-- BRIEF --
Copy all lines below exactly as written. Leave pictures out.

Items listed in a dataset
=== Section Start ===
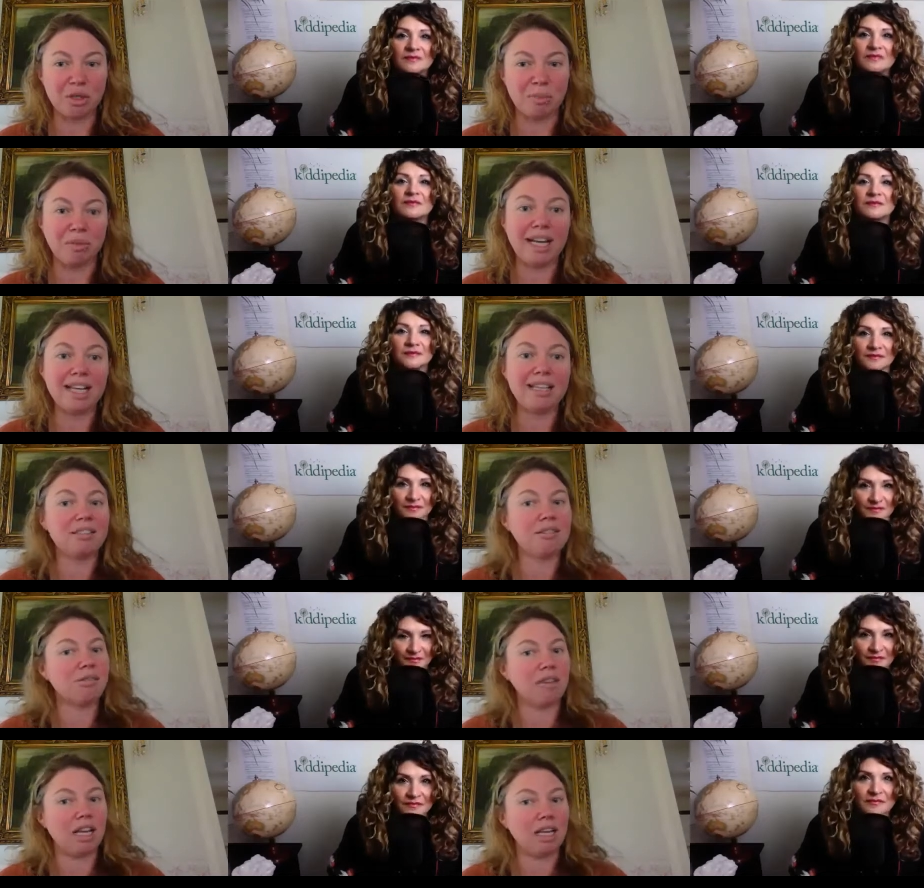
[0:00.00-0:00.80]
Speaker 1: replaced,
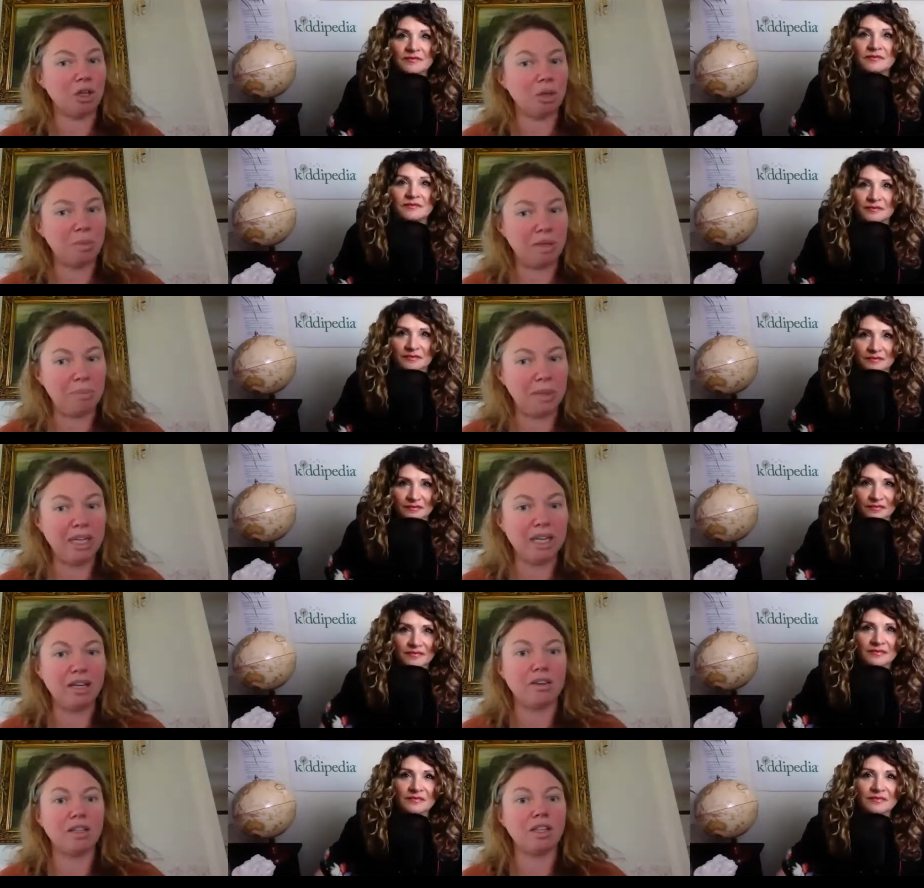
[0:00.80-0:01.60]
it'll get a little bit
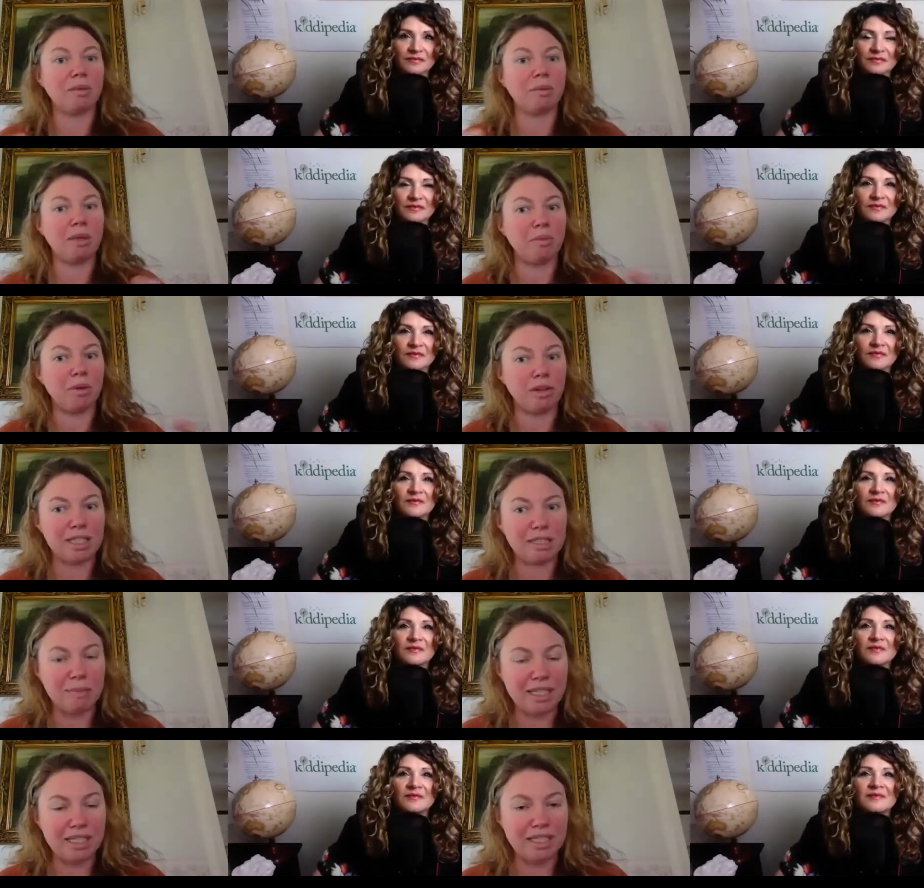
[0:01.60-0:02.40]
bigger, a little bit more
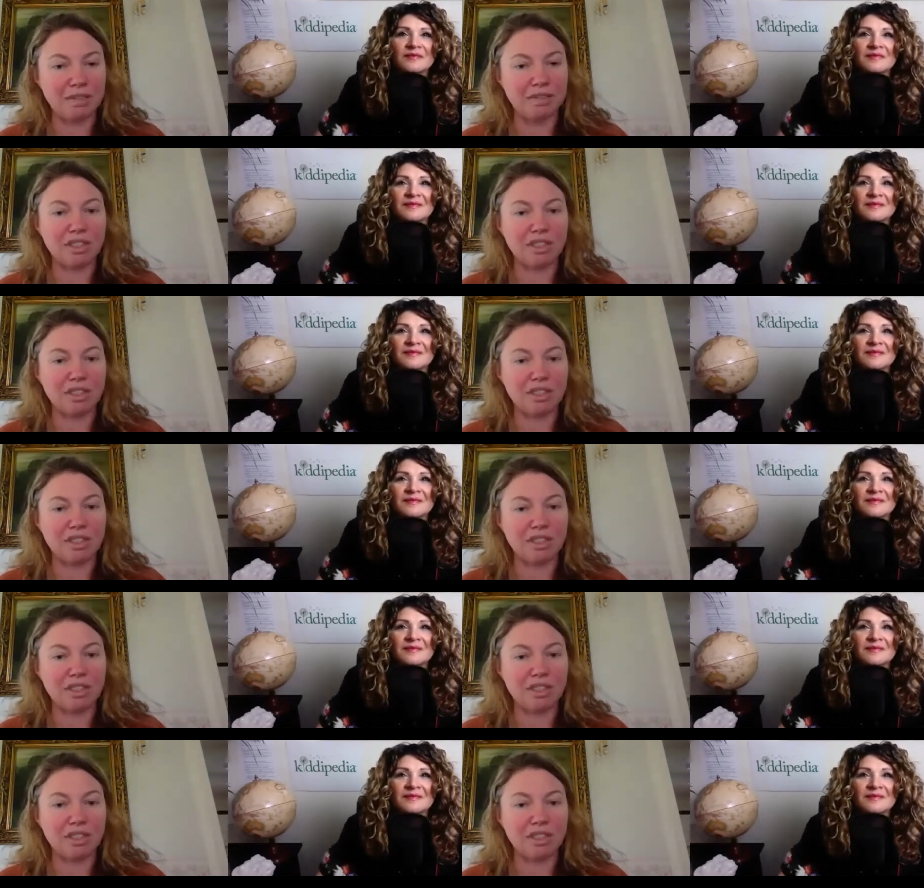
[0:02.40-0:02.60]
expensive.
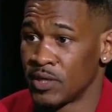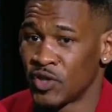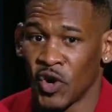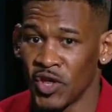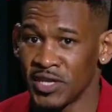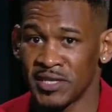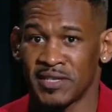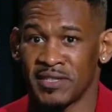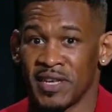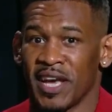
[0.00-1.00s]
So all of
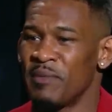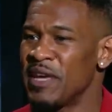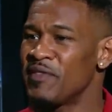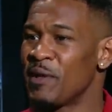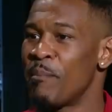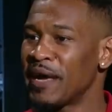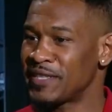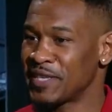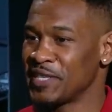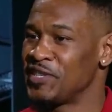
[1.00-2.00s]
this, I mean, even the
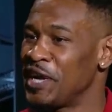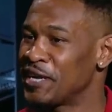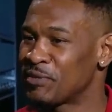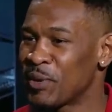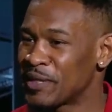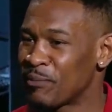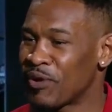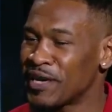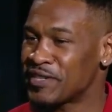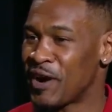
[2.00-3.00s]
Mexican chants. We were at the
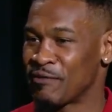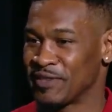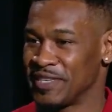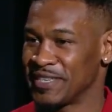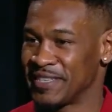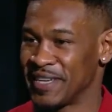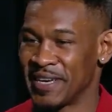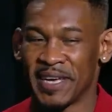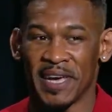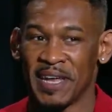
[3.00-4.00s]
press conference
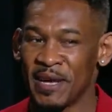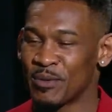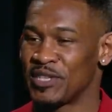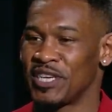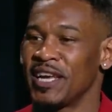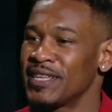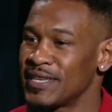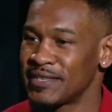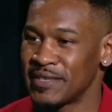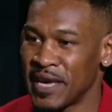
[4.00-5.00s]
yesterday, and they were
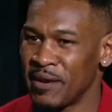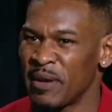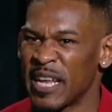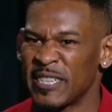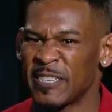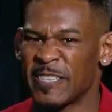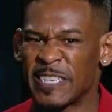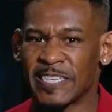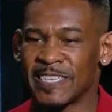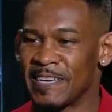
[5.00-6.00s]
chanting his name, and I just
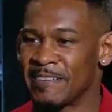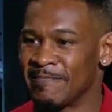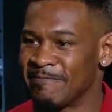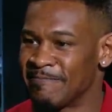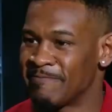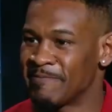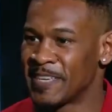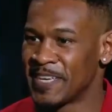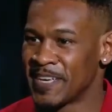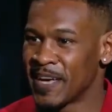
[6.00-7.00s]
got like, mm,
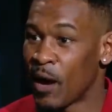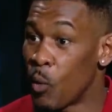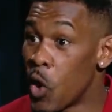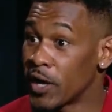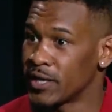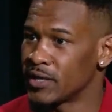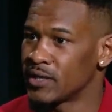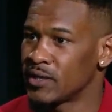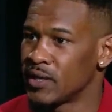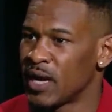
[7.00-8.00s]
I want it.
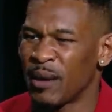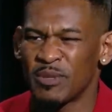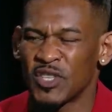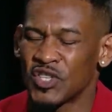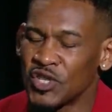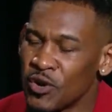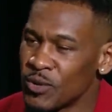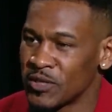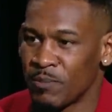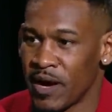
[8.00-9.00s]
I'm so
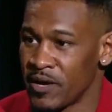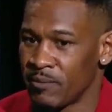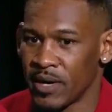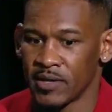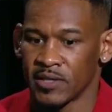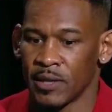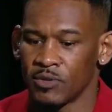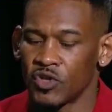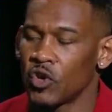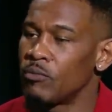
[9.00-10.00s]
inspired by this. I'm
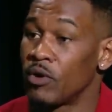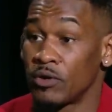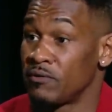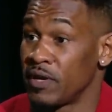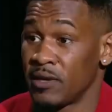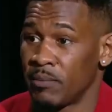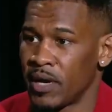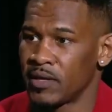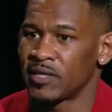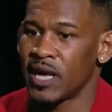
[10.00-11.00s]
so motivated
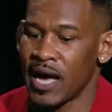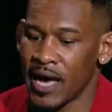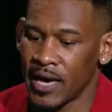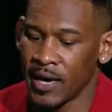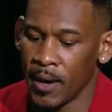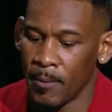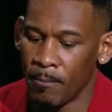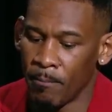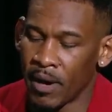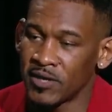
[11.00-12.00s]
by this. I
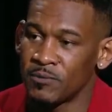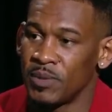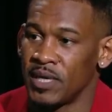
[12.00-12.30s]
must be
=== Section End ===
-- WRITTEN ANSWER --
[0:00.00-0:00.80]
Speaker 1: replaced,
[0:00.80-0:01.60]
it'll get a little bit
[0:01.60-0:02.40]
bigger, a little bit more
[0:02.40-0:02.60]
expensive.
[0.00-1.00s]
So all of
[1.00-2.00s]
this, I mean, even the
[2.00-3.00s]
Mexican chants. We were at the
[3.00-4.00s]
press conference
[4.00-5.00s]
yesterday, and they were
[5.00-6.00s]
chanting his name, and I just
[6.00-7.00s]
got like, mm,
[7.00-8.00s]
I want it.
[8.00-9.00s]
I'm so
[9.00-10.00s]
inspired by this. I'm
[10.00-11.00s]
so motivated
[11.00-12.00s]
by this. I
[12.00-12.30s]
must be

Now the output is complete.